4) Select transformation: to select columns for my next Sink Step (HUB_Product_HK, WeightUnitMeasureCode, SizeUnitMeasureCode, EnglishProductName, StandardCost, FinishedGoodsFlag, Color, SafetyStockLevel, ReorderPoint, ListPrice, Size, SizeRange, Weight, ModelName, SAT_Product_HDIFF, LOAD_TS
5) Sink: These 18 columns are then sinked my target SAT_Product data vault table.

Similarly, I created another Data Flow task to load Fact Internet Sales data (dvs_internetsales_big.csv) and populate LINK_InternetSales & SAT_InternetSales tables:

where LINK_InternetSales_HK & SAT_InternetSales_HDIFF  hash keys were used to identify new data for the data vault tables.

This case is solved, and now I can use Azure Data Factory Mapping Data Flows to load data into a data vault repository.

Please let me know if you have further questions or you can get a closer look into the code of those developed pipelines and mapping data flows in my GitHub repository:
https://github.com/NrgFly/Azure-DataFactory/tree/master/Samples

Happy Data Adventures!

(2019-May-27) update:
After Mark Kromer had included this original blog post into his list of ADF data flows patterns (https://github.com/kromerm/adfdataflowdocs/blob/master/patterns/adf-data-flow-patterns.md), there was a comment about different hash functions that are available in the ADF Mapping Data Flows (CRC32, MD5, SHA1, SHA2). At my company production environment, we use text fields and MD5 function to populate them with hash values using Azure Databricks workflow.

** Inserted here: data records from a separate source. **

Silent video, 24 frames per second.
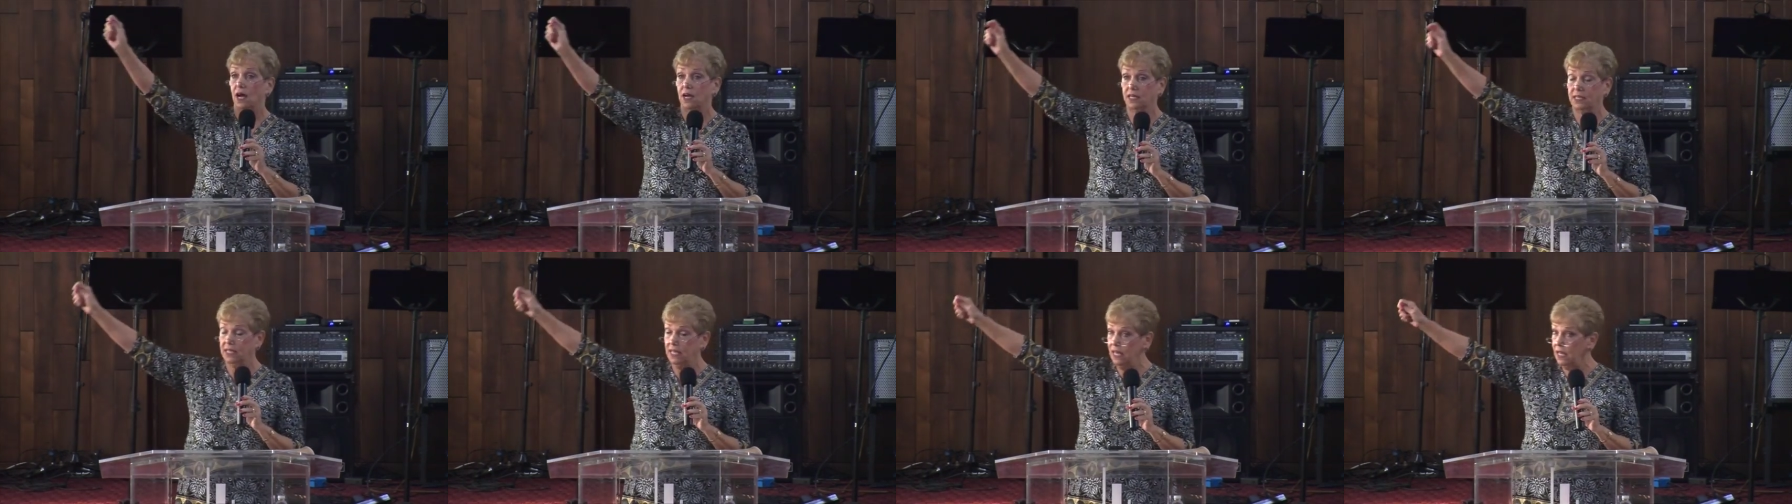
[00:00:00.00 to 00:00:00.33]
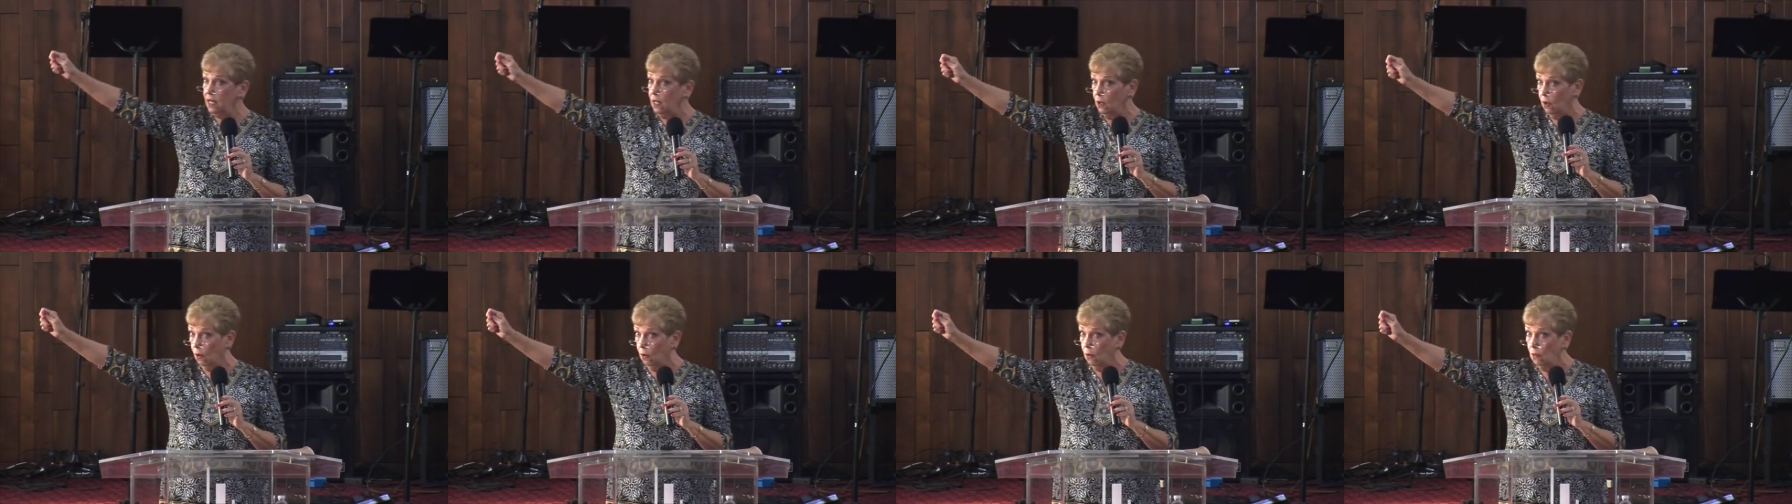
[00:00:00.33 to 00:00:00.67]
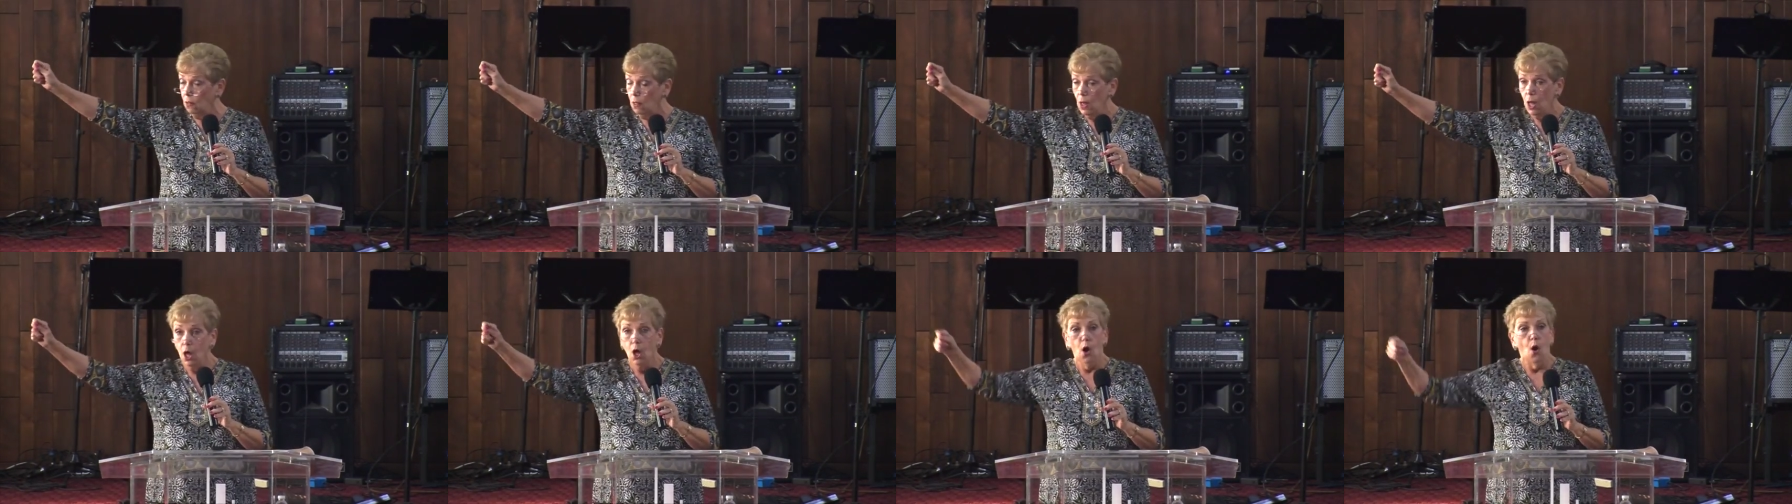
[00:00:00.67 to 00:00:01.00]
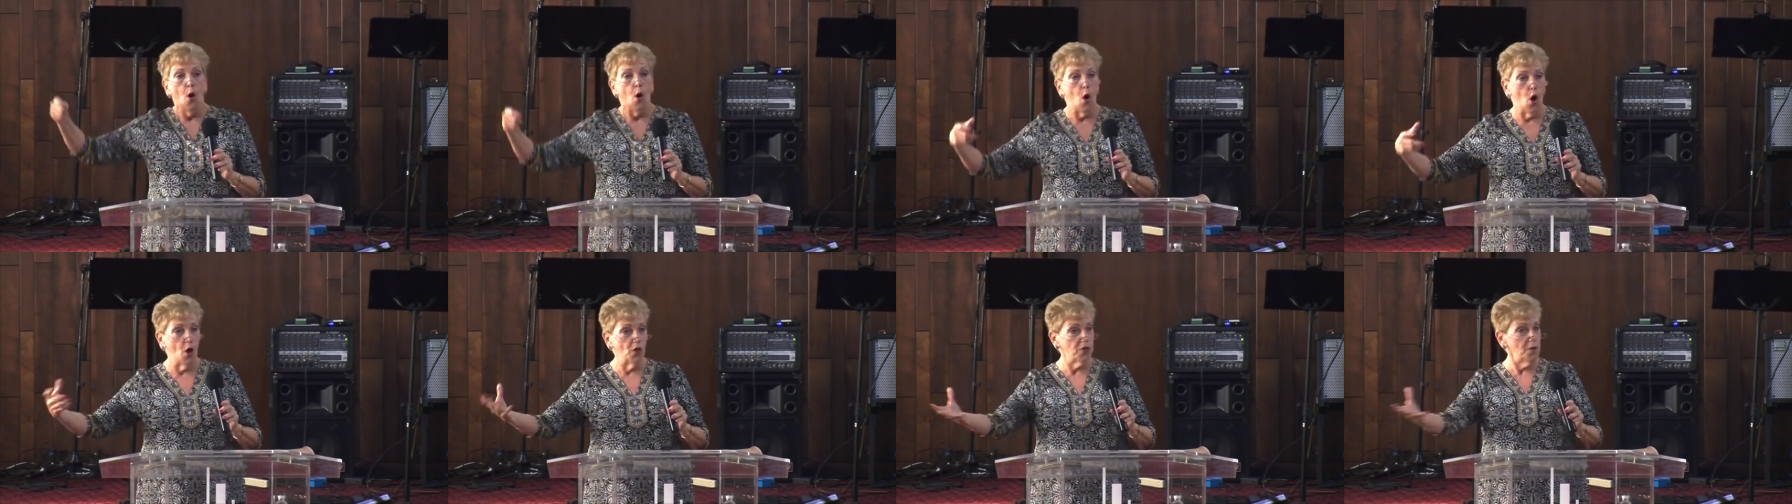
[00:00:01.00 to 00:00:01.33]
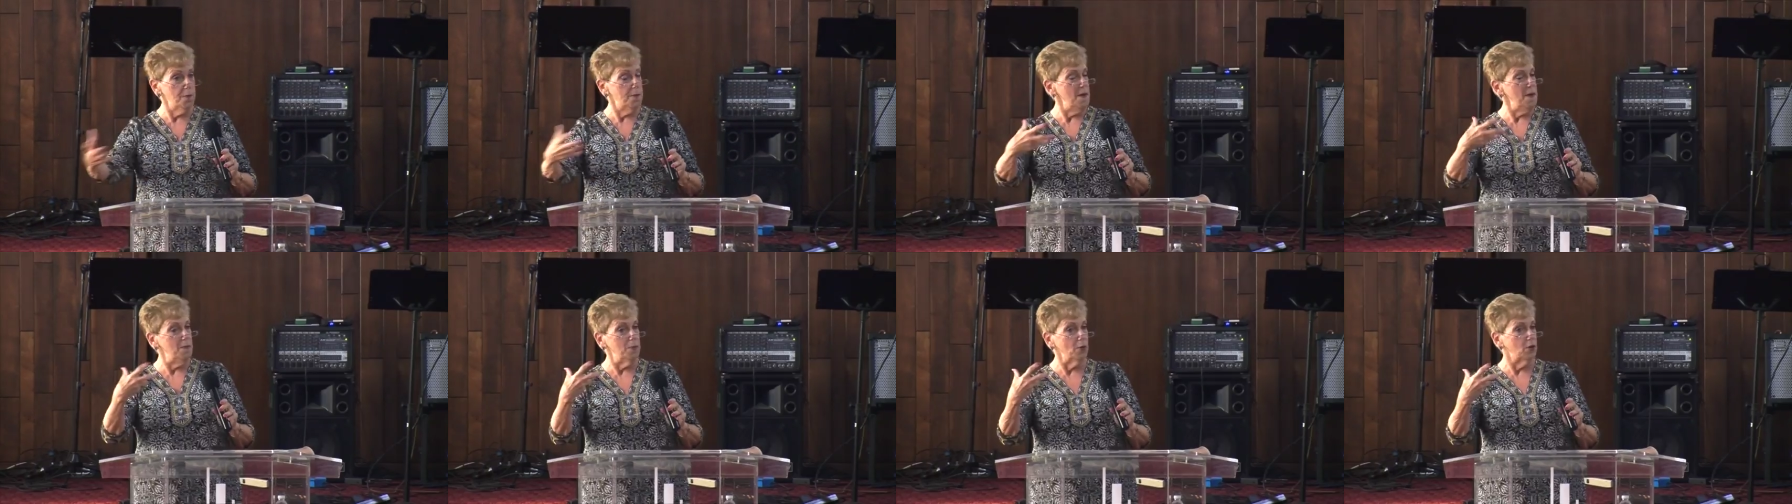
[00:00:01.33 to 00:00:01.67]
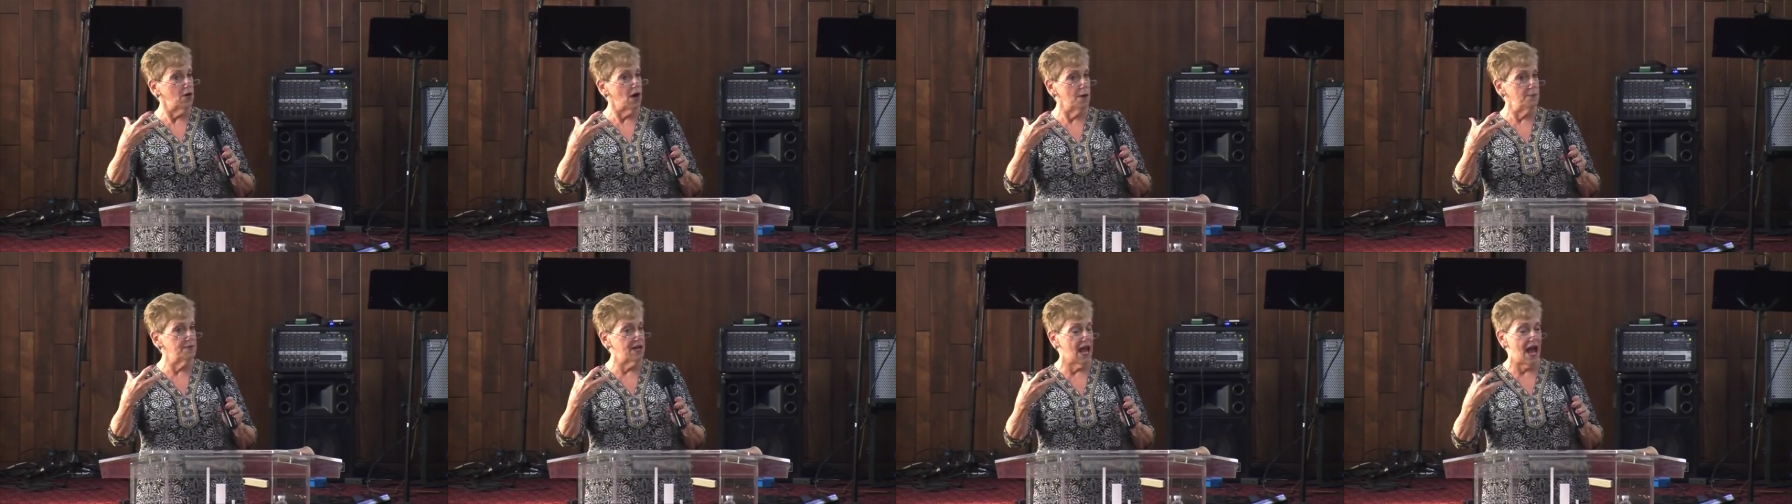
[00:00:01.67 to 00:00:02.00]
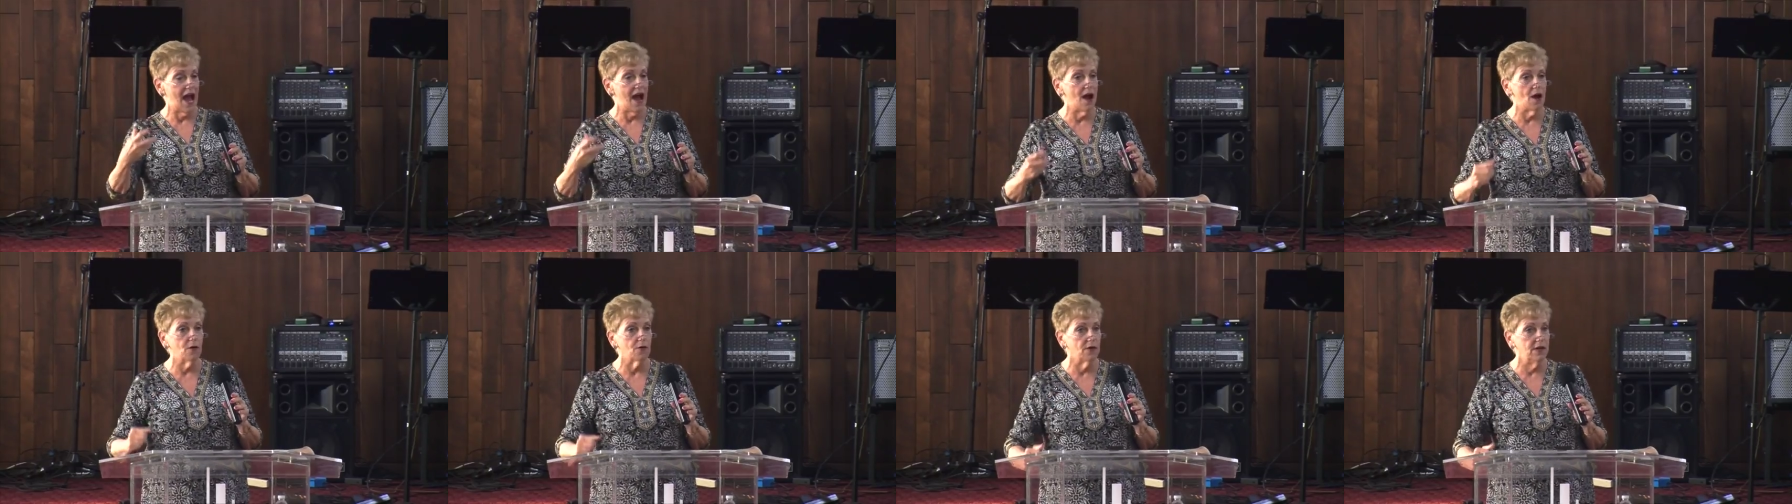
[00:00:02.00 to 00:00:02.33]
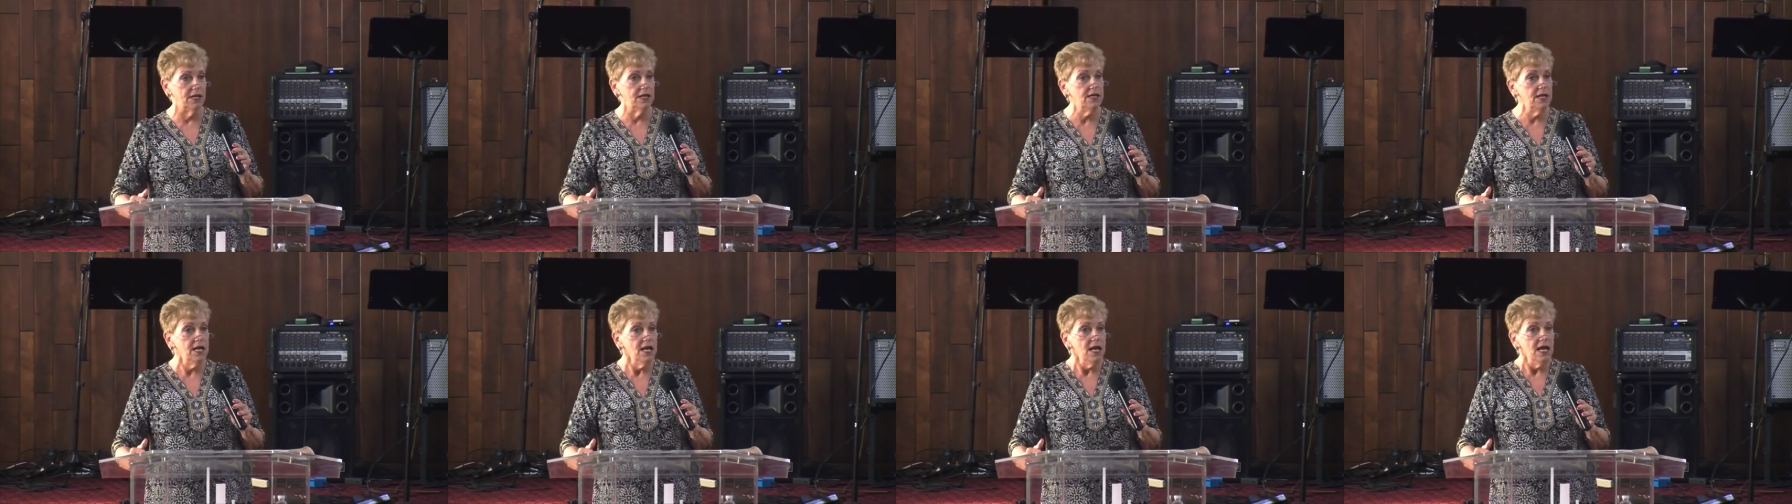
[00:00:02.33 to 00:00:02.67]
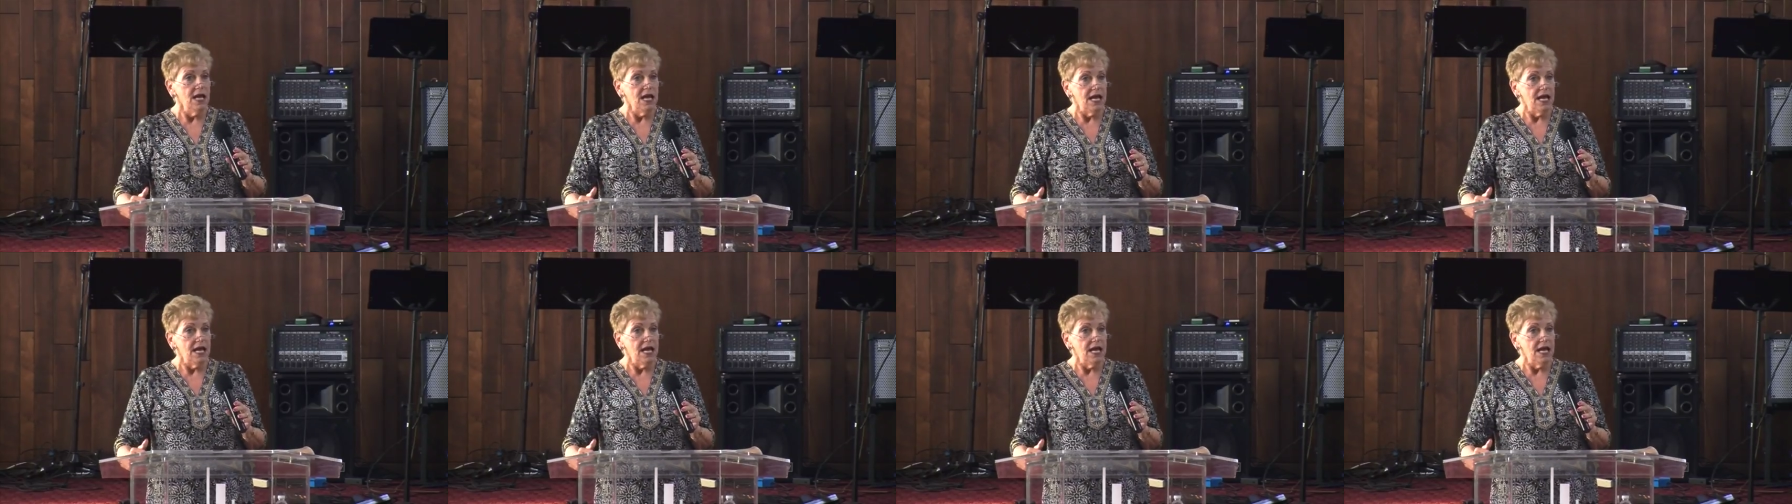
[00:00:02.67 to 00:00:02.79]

not kill, all the people come to Aaron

So for my mapping data flows exercise, I decided to change hash columns from Bigint to Varchar and replace CRC32 with SHA2(512). It was interesting to see my hash key columns with 128 characters values at the end, but it still worked. ADF Mapping Data Flows proved to be a solid environment for data integration projects to load data into a Data Vault environment!